Provided records Block Start

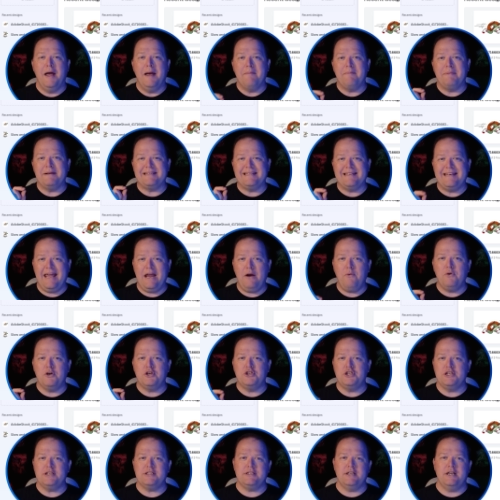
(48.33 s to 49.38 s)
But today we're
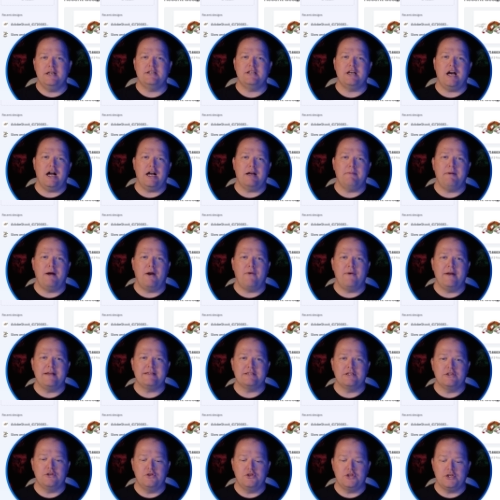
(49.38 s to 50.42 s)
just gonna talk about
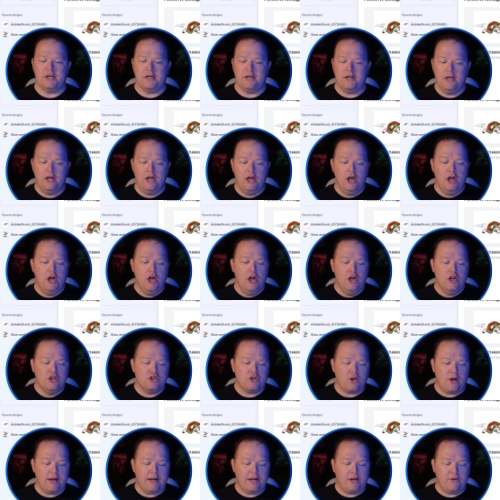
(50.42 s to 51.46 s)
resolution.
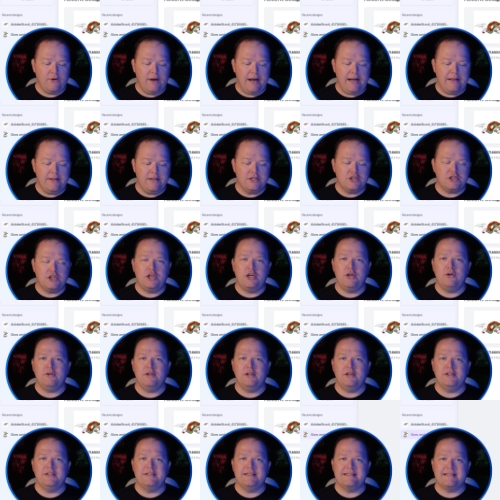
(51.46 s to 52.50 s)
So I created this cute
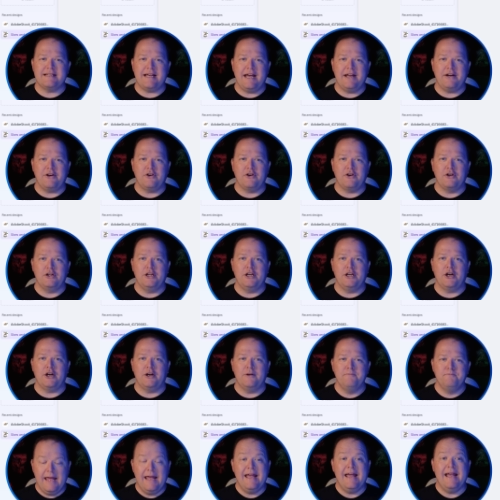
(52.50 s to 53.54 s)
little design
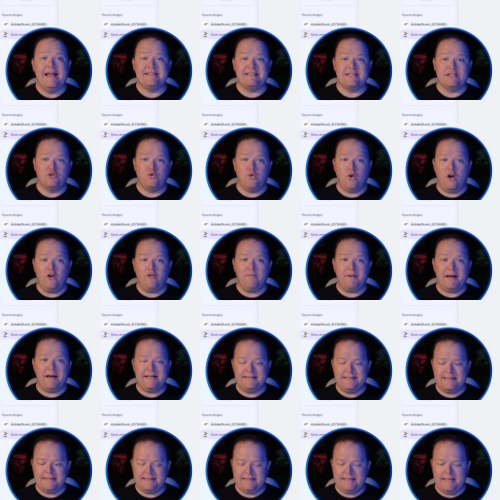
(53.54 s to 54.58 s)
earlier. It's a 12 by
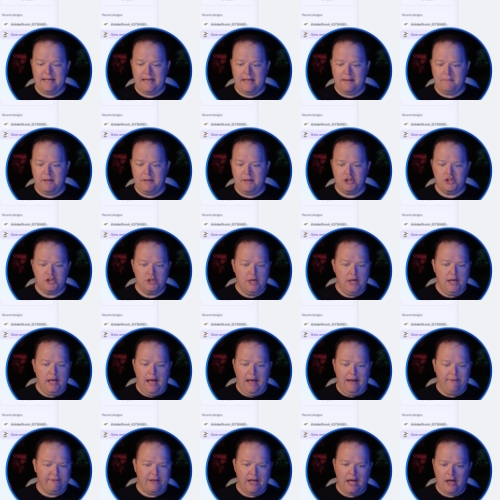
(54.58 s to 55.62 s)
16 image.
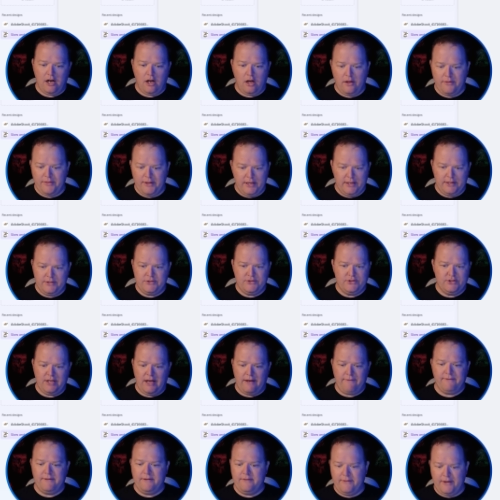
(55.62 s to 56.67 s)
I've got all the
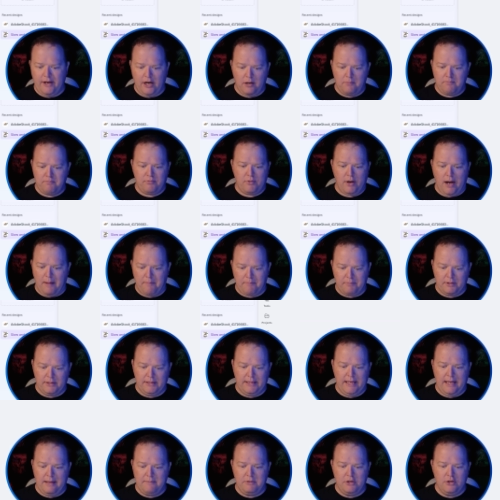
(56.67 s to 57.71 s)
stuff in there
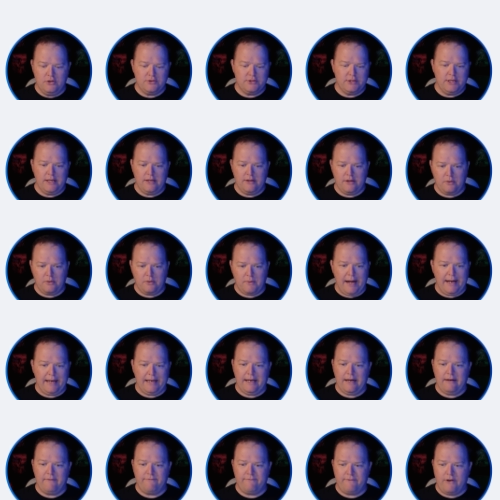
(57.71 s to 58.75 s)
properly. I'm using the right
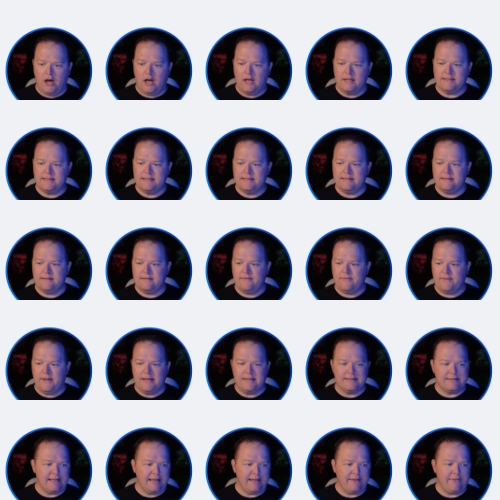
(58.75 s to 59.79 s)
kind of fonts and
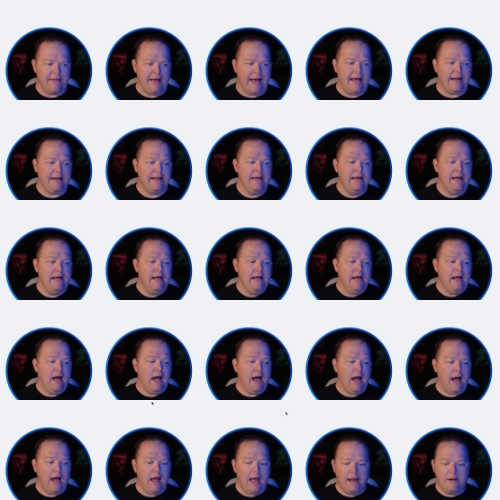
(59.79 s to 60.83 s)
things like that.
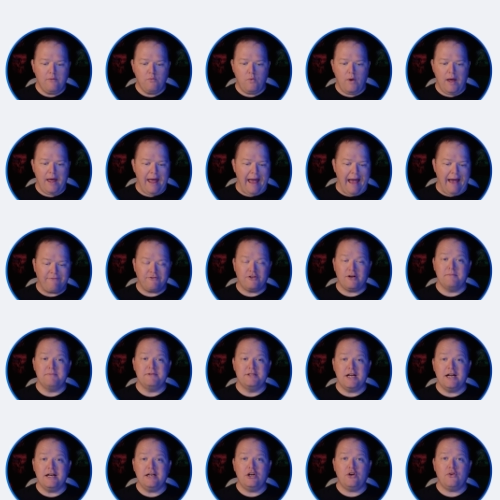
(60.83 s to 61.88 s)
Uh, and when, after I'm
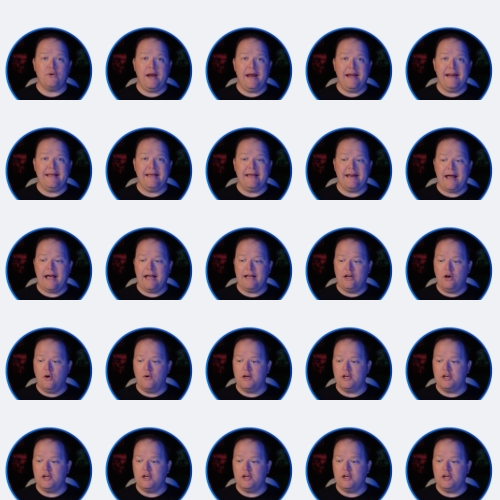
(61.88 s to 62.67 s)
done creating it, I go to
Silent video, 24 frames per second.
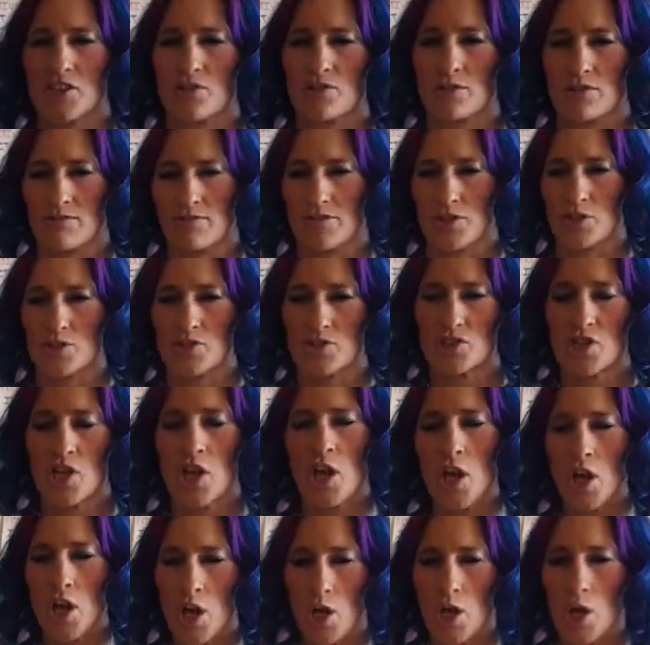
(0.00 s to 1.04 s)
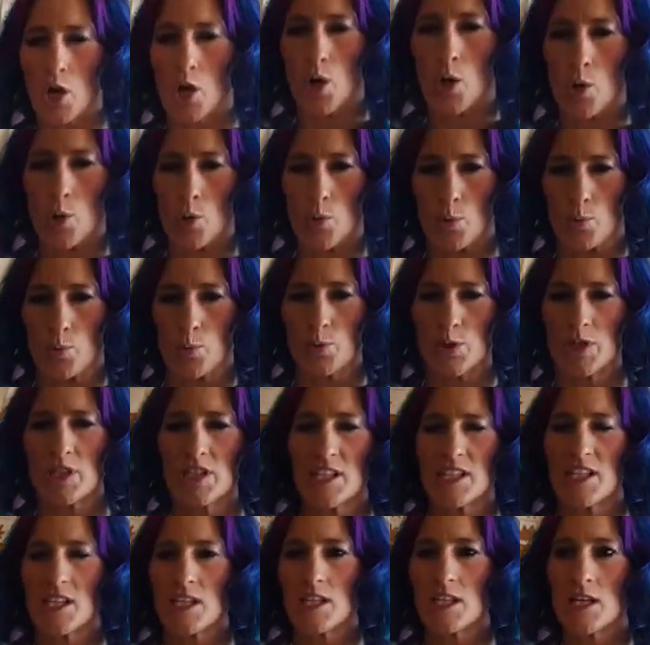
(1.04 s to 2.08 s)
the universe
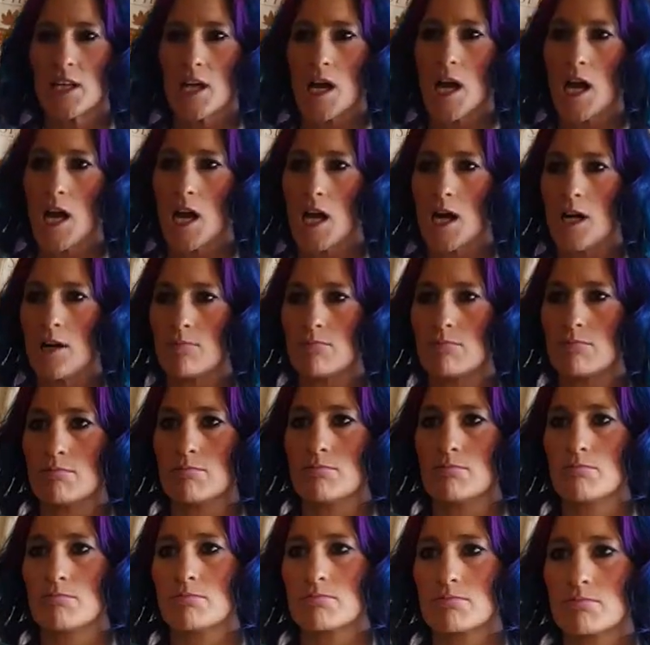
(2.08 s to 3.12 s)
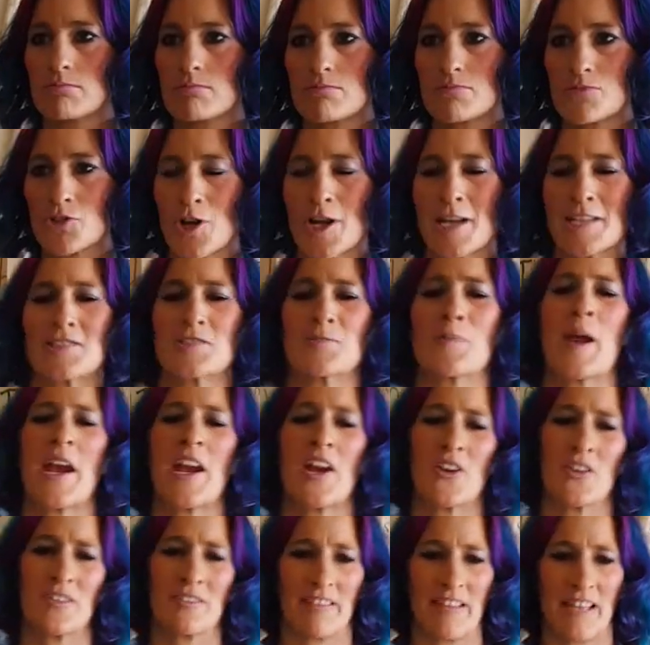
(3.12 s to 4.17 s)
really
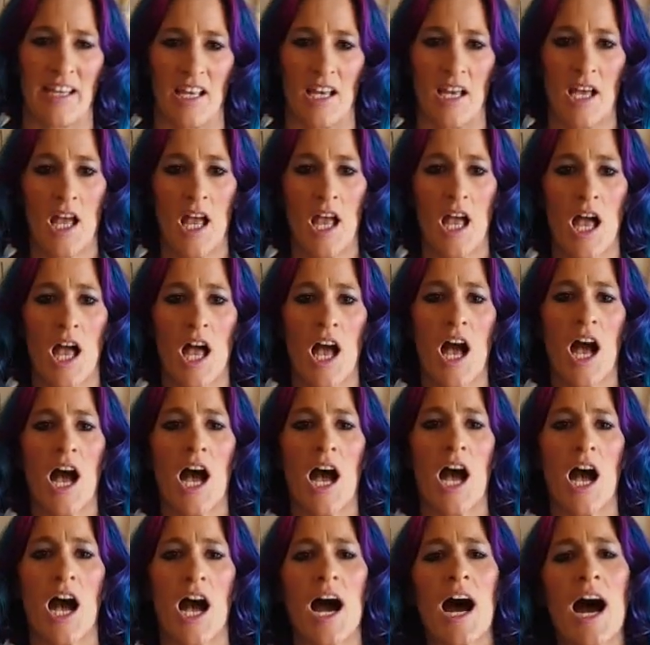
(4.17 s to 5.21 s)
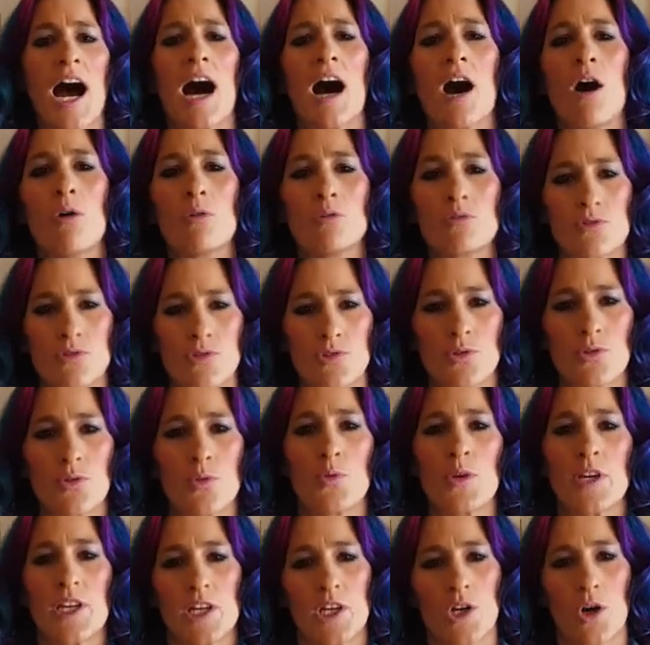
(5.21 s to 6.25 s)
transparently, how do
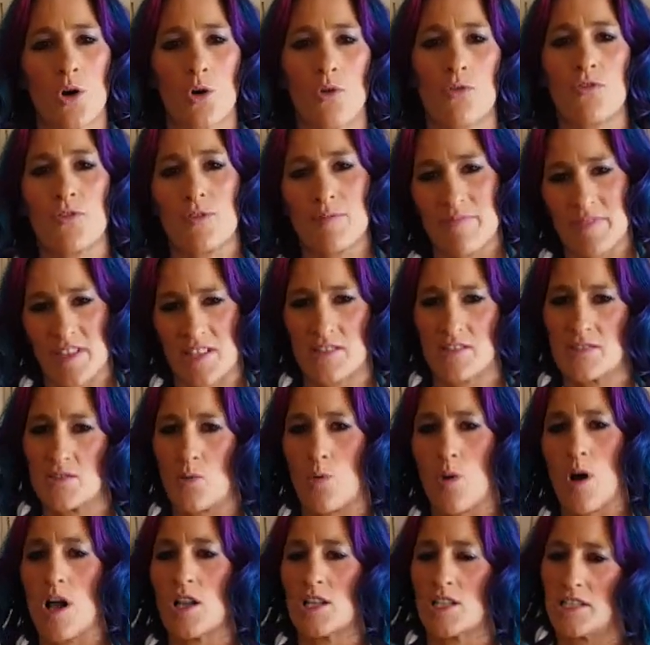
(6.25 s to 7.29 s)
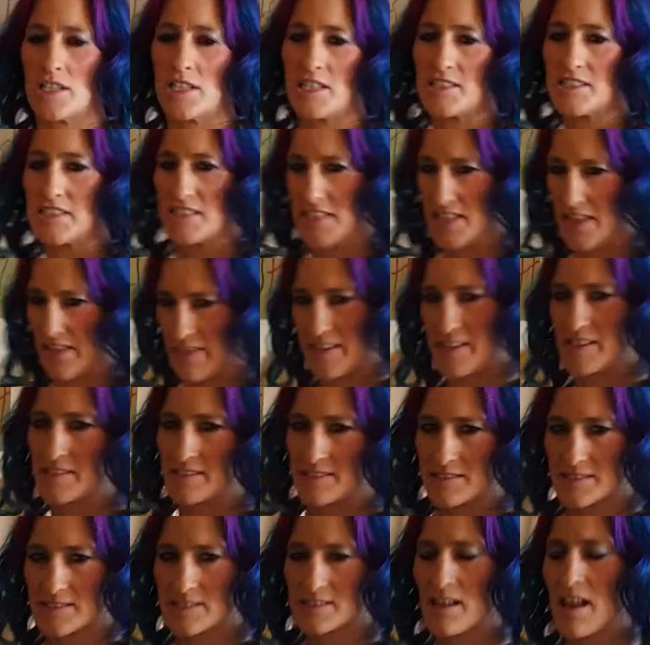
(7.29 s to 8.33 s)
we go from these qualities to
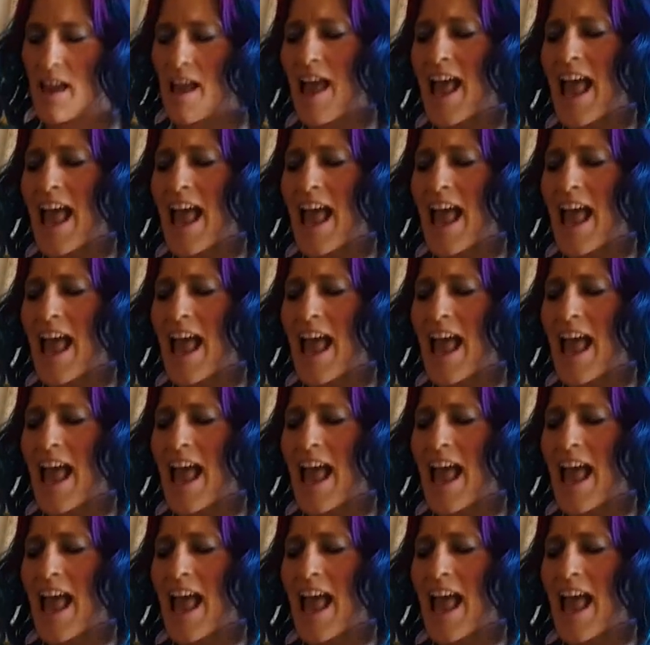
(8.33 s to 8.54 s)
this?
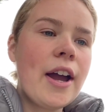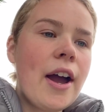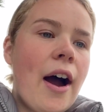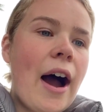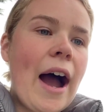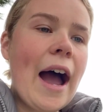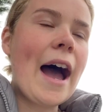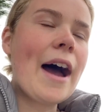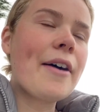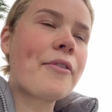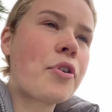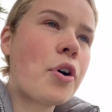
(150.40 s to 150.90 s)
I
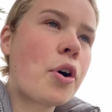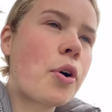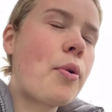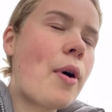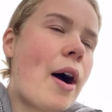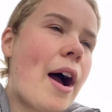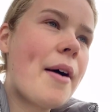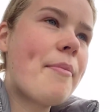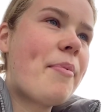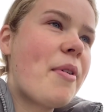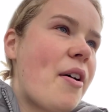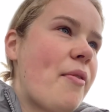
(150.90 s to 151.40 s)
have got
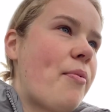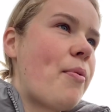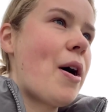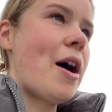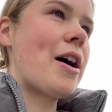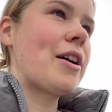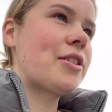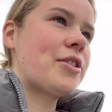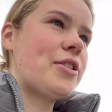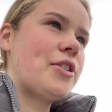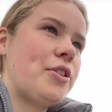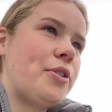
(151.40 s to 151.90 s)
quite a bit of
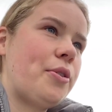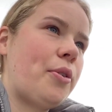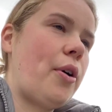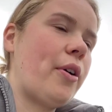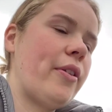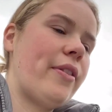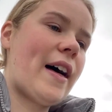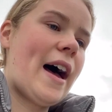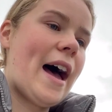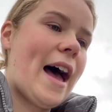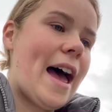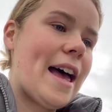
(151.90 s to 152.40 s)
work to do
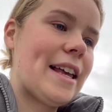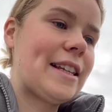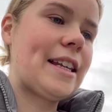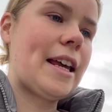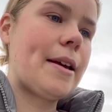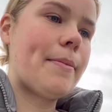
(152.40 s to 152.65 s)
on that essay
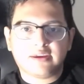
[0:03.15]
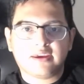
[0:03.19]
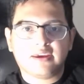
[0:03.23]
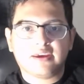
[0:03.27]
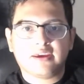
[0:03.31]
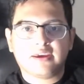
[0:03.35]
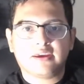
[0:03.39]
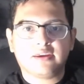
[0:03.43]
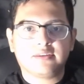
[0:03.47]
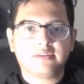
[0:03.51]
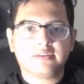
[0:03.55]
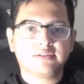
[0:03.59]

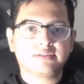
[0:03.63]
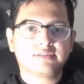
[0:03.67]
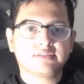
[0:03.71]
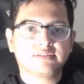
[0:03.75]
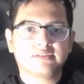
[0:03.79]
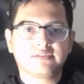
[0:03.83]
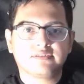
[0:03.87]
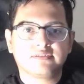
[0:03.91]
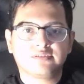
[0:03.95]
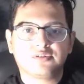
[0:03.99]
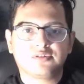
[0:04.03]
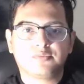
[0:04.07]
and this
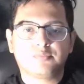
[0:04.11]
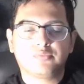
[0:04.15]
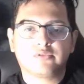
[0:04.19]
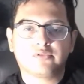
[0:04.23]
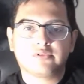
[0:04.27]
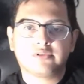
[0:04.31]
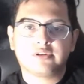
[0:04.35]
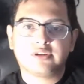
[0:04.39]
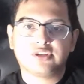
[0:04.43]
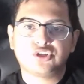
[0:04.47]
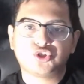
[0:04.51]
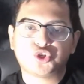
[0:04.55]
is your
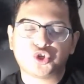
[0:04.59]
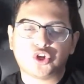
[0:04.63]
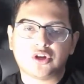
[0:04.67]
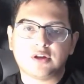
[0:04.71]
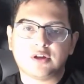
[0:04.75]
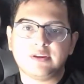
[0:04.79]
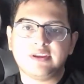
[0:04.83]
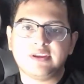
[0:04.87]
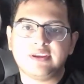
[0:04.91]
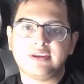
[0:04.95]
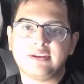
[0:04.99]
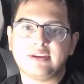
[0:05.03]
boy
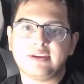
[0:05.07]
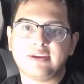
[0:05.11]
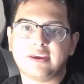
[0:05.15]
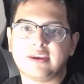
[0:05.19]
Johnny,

Provided records Block End

#### [Description of the task]
Every line above is to be written out unchanged, with the pictures omitted.

#### [Response below]
(48.33 s to 49.38 s)
But today we're
(49.38 s to 50.42 s)
just gonna talk about
(50.42 s to 51.46 s)
resolution.
(51.46 s to 52.50 s)
So I created this cute
(52.50 s to 53.54 s)
little design
(53.54 s to 54.58 s)
earlier. It's a 12 by
(54.58 s to 55.62 s)
16 image.
(55.62 s to 56.67 s)
I've got all the
(56.67 s to 57.71 s)
stuff in there
(57.71 s to 58.75 s)
properly. I'm using the right
(58.75 s to 59.79 s)
kind of fonts and
(59.79 s to 60.83 s)
things like that.
(60.83 s to 61.88 s)
Uh, and when, after I'm
(61.88 s to 62.67 s)
done creating it, I go to
Silent video, 24 frames per second.
(0.00 s to 1.04 s)
(1.04 s to 2.08 s)
the universe
(2.08 s to 3.12 s)
(3.12 s to 4.17 s)
really
(4.17 s to 5.21 s)
(5.21 s to 6.25 s)
transparently, how do
(6.25 s to 7.29 s)
(7.29 s to 8.33 s)
we go from these qualities to
(8.33 s to 8.54 s)
this?
(150.40 s to 150.90 s)
I
(150.90 s to 151.40 s)
have got
(151.40 s to 151.90 s)
quite a bit of
(151.90 s to 152.40 s)
work to do
(152.40 s to 152.65 s)
on that essay
[0:03.15]
[0:03.19]
[0:03.23]
[0:03.27]
[0:03.31]
[0:03.35]
[0:03.39]
[0:03.43]
[0:03.47]
[0:03.51]
[0:03.55]
[0:03.59]

[0:03.63]
[0:03.67]
[0:03.71]
[0:03.75]
[0:03.79]
[0:03.83]
[0:03.87]
[0:03.91]
[0:03.95]
[0:03.99]
[0:04.03]
[0:04.07]
and this
[0:04.11]
[0:04.15]
[0:04.19]
[0:04.23]
[0:04.27]
[0:04.31]
[0:04.35]
[0:04.39]
[0:04.43]
[0:04.47]
[0:04.51]
[0:04.55]
is your
[0:04.59]
[0:04.63]
[0:04.67]
[0:04.71]
[0:04.75]
[0:04.79]
[0:04.83]
[0:04.87]
[0:04.91]
[0:04.95]
[0:04.99]
[0:05.03]
boy
[0:05.07]
[0:05.11]
[0:05.15]
[0:05.19]
Johnny,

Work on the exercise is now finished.